II. A) Common Morals B) Popular Philosophy C) Principled Philosophy
A) Common Morals: As a matter of practical convenience, people usually start out accepting implicitly, “first principles” (e.g., don’t steal, don’t lie, be monogamous), common moral ideas that it is worthwhile to be good, fair and decent. Then myriad and pervasive influences tend to divert them from first principles. That, Kant calls -
B) Popular Philosophy: It is ubiquitous. People will cite many excuses for deviating from common morals: 1. Typical of these excuses is the statement, “everybody does it;” but the mere popularity of a notion, Kant would observe, does not provide an excuse to violate first principles (consensus can be wrong). Beyond mere conformity to popular consensus, however, there are more cynical and even less accountable deviations from first principles 2. Perhaps most venal is the claim of “scientific objectivity”, which disingenuously denies accountability for the personal choices of its practitioners and their subjects; e.g., “it’s just human nature.” 3. People will cite religion, even, as in the statement, “it’s just god’s will” 4. Or, people may claim that the complex relativity of their existential situation would not allow them to act in accordance with first principles, when, in fact, they could have 5. Finally, there is the practice of didactically reversing a first principle (as in teaching through reverse psychology) under the rubric of “teaching”, exemplified in the statement, “it was really for your own good.”

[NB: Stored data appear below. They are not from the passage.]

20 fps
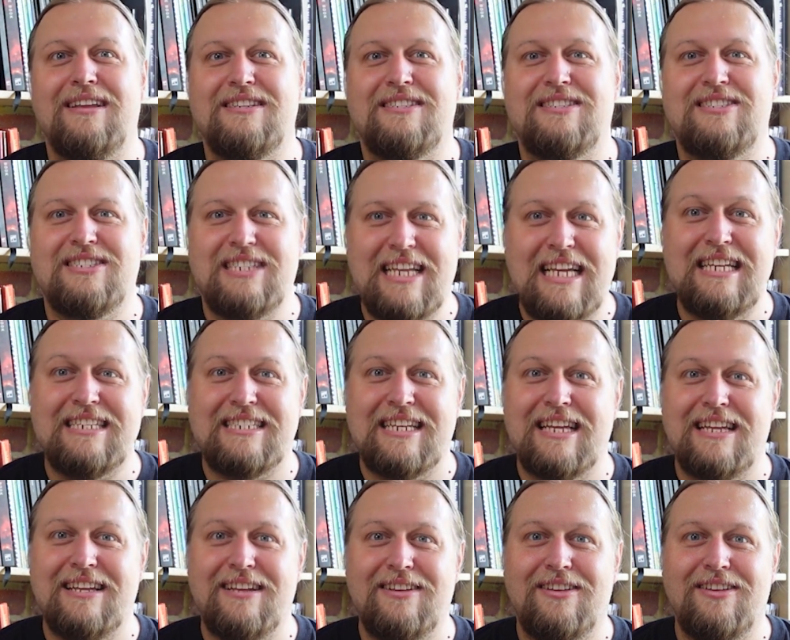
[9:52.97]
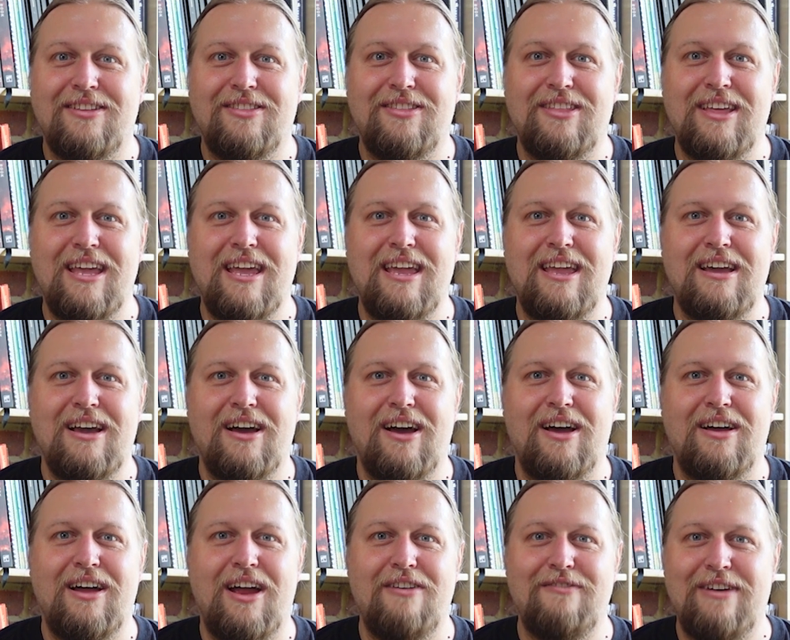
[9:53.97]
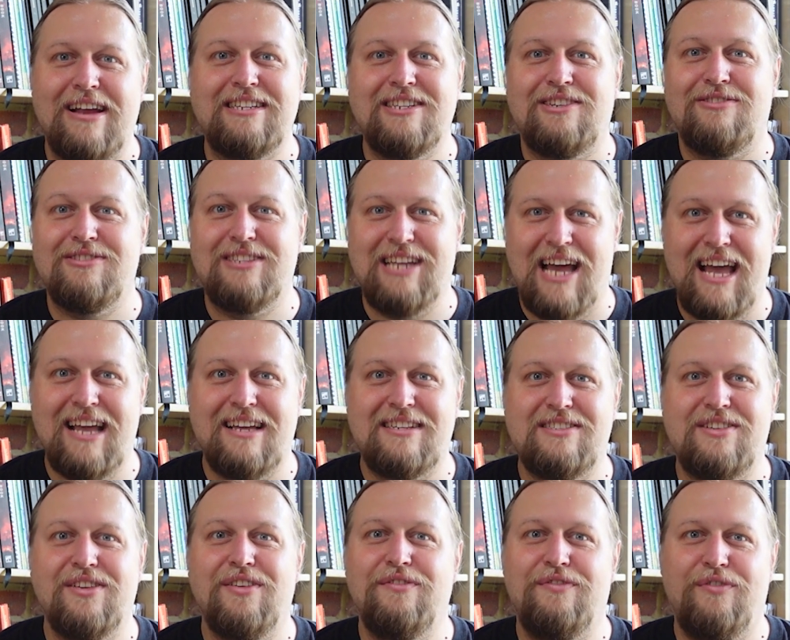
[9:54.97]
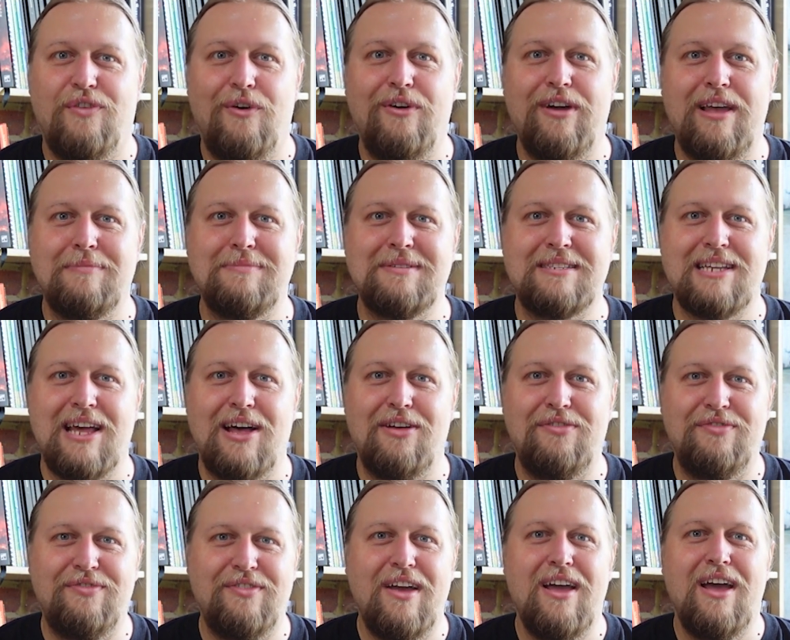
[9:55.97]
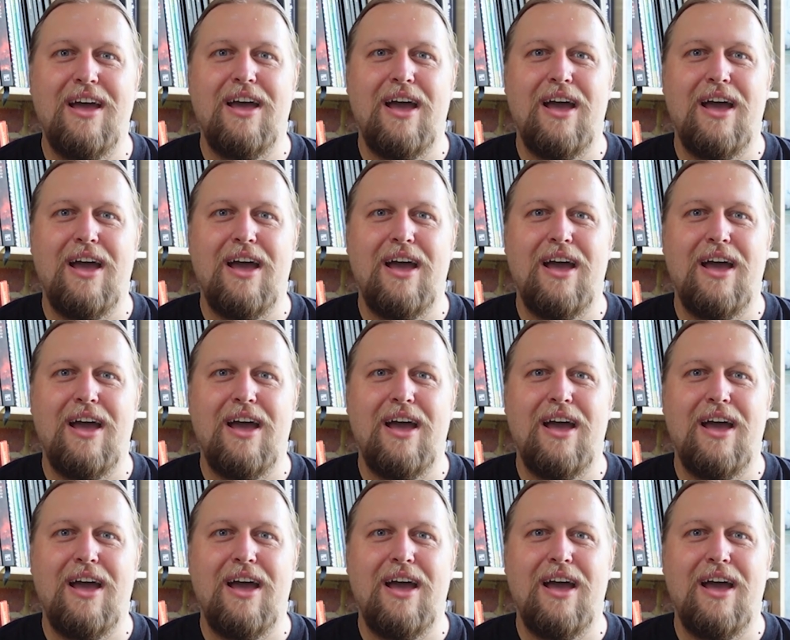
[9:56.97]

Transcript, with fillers: seizing the heretical text for himself,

In any case, their arguments for breaking with common morals are of two kinds: “that’s just the [objective] way it is” or “that’s just my/their [relative] circumstances.” Inasmuch, for the brevity of their personal accountability (“that’s just”…), they are not well warranted, and typically not, in their assertions.
C) Principled Philosophy: To correct the negative effects of popular consensus, Kant would proffer that we re-establish our first principles on an a-priori, i.e., transcendent universal foundation. Accordingly, we must test our principles by asking the universal question of them, “can this principle always be good for everyone?” In practice, that means treating people as ends in themselves. That would be in contrast to “treating people as the mere means through which other things pass”, as strict attendance to logics of nature, otherworldly ideas (Tillich, 1961) or technology would have it. Kant calls this, the most important principle, “good will”. Without good will, intelligence, beauty, strength, power and fortune only make a person more terrible.

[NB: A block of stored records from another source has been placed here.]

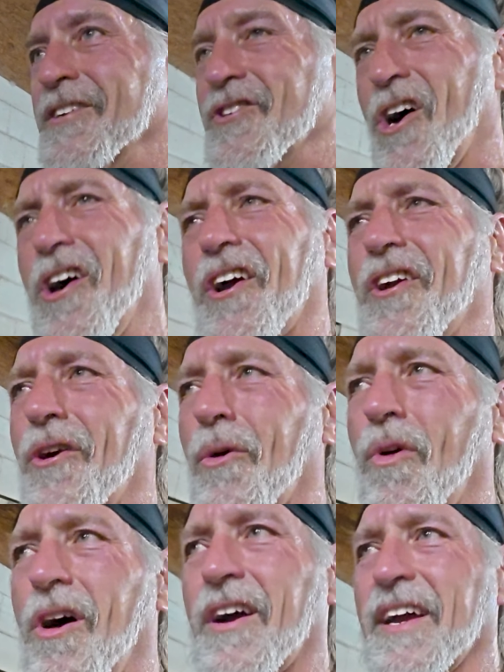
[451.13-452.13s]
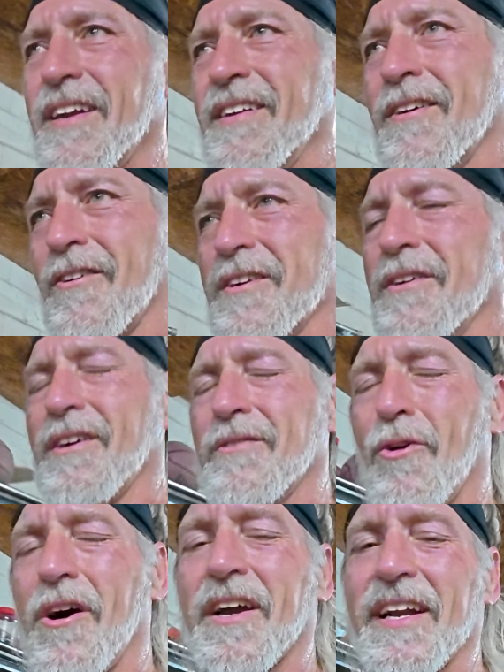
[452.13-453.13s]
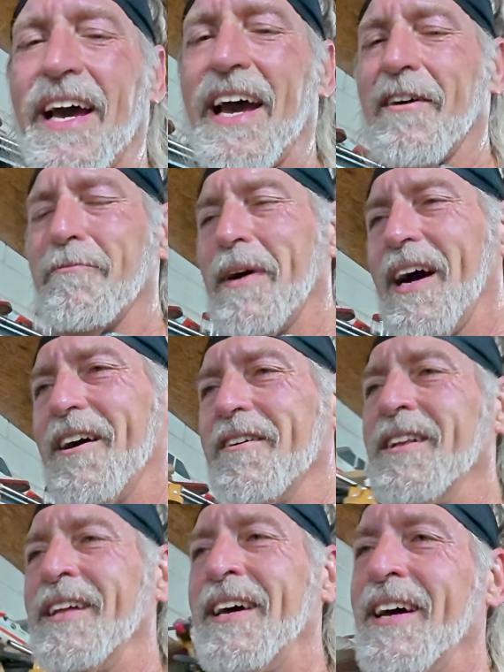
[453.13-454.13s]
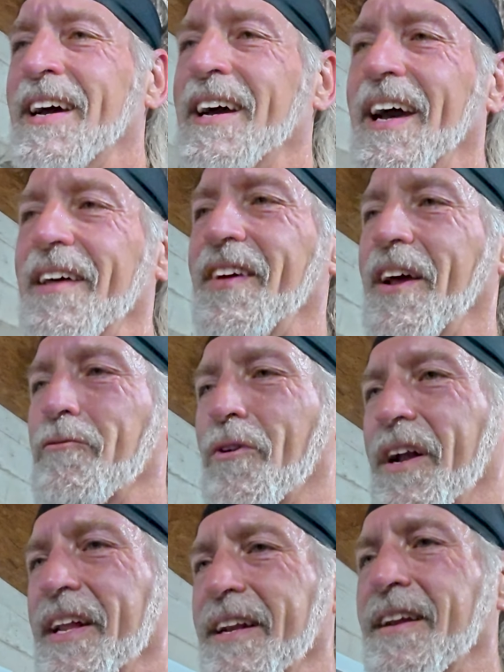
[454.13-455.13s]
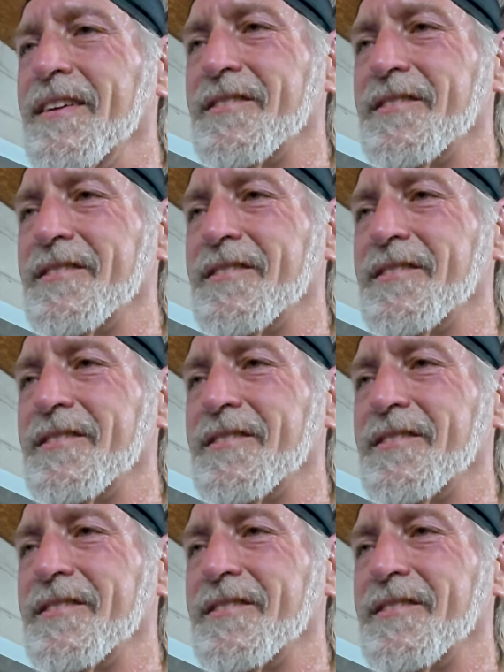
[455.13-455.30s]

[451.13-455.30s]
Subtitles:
jogging or walking a half mile, and then running.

Despite this fine reasoning, it is true enough that Kant has been solidly refuted in seeking universal foundations. Nevertheless, as a practical outline, it is brilliant of itself and of practical use as criteria toward being Coherent, Accountable and establishing Warrant - all three necessary to establishing individuality and Agency - in the confusing flux of contemporary society.
Part of what Kant tried and failed to do with his proposed a-piori realm transcendent of nature and establishing universal foundations, was an attempt to save the world from empiricism.

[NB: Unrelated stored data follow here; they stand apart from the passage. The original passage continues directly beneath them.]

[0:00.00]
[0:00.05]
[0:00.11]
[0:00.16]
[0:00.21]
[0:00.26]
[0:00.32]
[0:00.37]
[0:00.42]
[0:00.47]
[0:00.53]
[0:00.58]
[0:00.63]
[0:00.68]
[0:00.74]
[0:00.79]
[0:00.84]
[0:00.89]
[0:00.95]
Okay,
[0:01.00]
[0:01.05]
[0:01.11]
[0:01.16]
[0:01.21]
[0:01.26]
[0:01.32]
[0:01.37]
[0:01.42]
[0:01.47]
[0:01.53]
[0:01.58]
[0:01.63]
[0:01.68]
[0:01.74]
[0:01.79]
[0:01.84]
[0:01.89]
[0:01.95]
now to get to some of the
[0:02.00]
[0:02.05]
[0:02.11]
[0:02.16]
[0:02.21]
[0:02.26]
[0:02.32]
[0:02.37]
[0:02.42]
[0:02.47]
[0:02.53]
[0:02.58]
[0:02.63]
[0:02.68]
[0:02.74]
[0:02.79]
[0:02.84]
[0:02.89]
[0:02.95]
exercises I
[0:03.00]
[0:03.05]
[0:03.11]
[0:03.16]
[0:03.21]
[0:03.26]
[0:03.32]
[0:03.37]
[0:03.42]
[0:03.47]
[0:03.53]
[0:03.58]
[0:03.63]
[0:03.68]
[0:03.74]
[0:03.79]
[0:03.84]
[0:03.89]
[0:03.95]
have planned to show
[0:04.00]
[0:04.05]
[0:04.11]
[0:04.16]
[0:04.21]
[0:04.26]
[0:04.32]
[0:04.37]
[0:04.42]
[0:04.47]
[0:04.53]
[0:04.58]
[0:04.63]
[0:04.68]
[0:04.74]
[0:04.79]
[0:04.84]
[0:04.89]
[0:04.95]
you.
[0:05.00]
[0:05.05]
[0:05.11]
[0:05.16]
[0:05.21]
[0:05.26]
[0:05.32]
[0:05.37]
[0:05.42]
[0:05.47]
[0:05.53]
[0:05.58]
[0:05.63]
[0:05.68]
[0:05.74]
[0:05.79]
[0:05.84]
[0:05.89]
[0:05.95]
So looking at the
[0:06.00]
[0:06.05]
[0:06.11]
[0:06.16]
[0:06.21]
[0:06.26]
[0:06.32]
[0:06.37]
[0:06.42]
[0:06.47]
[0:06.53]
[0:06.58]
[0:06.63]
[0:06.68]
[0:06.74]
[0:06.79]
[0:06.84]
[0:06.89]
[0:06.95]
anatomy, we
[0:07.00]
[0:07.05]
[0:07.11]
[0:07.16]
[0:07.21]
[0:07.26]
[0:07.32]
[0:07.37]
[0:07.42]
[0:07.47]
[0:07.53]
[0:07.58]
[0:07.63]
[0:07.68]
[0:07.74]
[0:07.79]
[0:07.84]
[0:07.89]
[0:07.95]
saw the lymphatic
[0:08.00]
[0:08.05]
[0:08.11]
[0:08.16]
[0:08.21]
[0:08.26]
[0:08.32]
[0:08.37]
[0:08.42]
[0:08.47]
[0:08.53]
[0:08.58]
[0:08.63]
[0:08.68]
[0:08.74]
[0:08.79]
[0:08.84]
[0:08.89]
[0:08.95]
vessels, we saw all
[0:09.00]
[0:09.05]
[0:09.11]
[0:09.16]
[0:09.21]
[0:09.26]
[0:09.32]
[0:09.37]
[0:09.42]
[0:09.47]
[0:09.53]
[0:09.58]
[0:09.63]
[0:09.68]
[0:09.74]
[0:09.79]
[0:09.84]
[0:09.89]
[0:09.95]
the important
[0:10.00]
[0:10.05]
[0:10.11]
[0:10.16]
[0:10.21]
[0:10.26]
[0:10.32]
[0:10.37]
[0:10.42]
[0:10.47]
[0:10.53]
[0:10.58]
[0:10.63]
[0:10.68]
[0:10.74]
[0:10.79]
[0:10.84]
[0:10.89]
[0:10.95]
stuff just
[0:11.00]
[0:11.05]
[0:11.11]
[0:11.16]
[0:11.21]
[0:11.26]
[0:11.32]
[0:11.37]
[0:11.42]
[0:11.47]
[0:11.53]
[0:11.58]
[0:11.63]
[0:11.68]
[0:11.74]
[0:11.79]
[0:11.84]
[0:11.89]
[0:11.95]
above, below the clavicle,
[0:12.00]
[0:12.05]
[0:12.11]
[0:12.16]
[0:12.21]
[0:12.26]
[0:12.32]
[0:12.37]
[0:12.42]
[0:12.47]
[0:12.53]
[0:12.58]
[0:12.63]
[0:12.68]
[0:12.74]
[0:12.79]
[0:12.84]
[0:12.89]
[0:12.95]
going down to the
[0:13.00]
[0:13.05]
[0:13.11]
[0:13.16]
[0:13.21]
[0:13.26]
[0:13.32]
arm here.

This is still one of our major problems, as Whites. The empiricism of Kant’s predecessor, John Locke, held a prejudice against social classifications. Locke treated social classifications as fictions of the mind that should give way to empirically based sensory impressions of individuals - a notion that was canonized as Civil Individual Rights in The U.S. Constitution. This sanctified rupturing of group classification and responsibility (for prime example, prohibiting the classification, “the White race”, which I shall call the White Class) has left us susceptible to exploitation and manipulation by collectively organized groups, such as Jews.
The empirical bias is to be corrected by the hermeneutic process of tacking back and forth, managing the White Class from observations more closely read (sensible), such as D.N.A. sequences, to broader historical and temporal patterns, encompassed with narrative and other (speculative) conceptualization.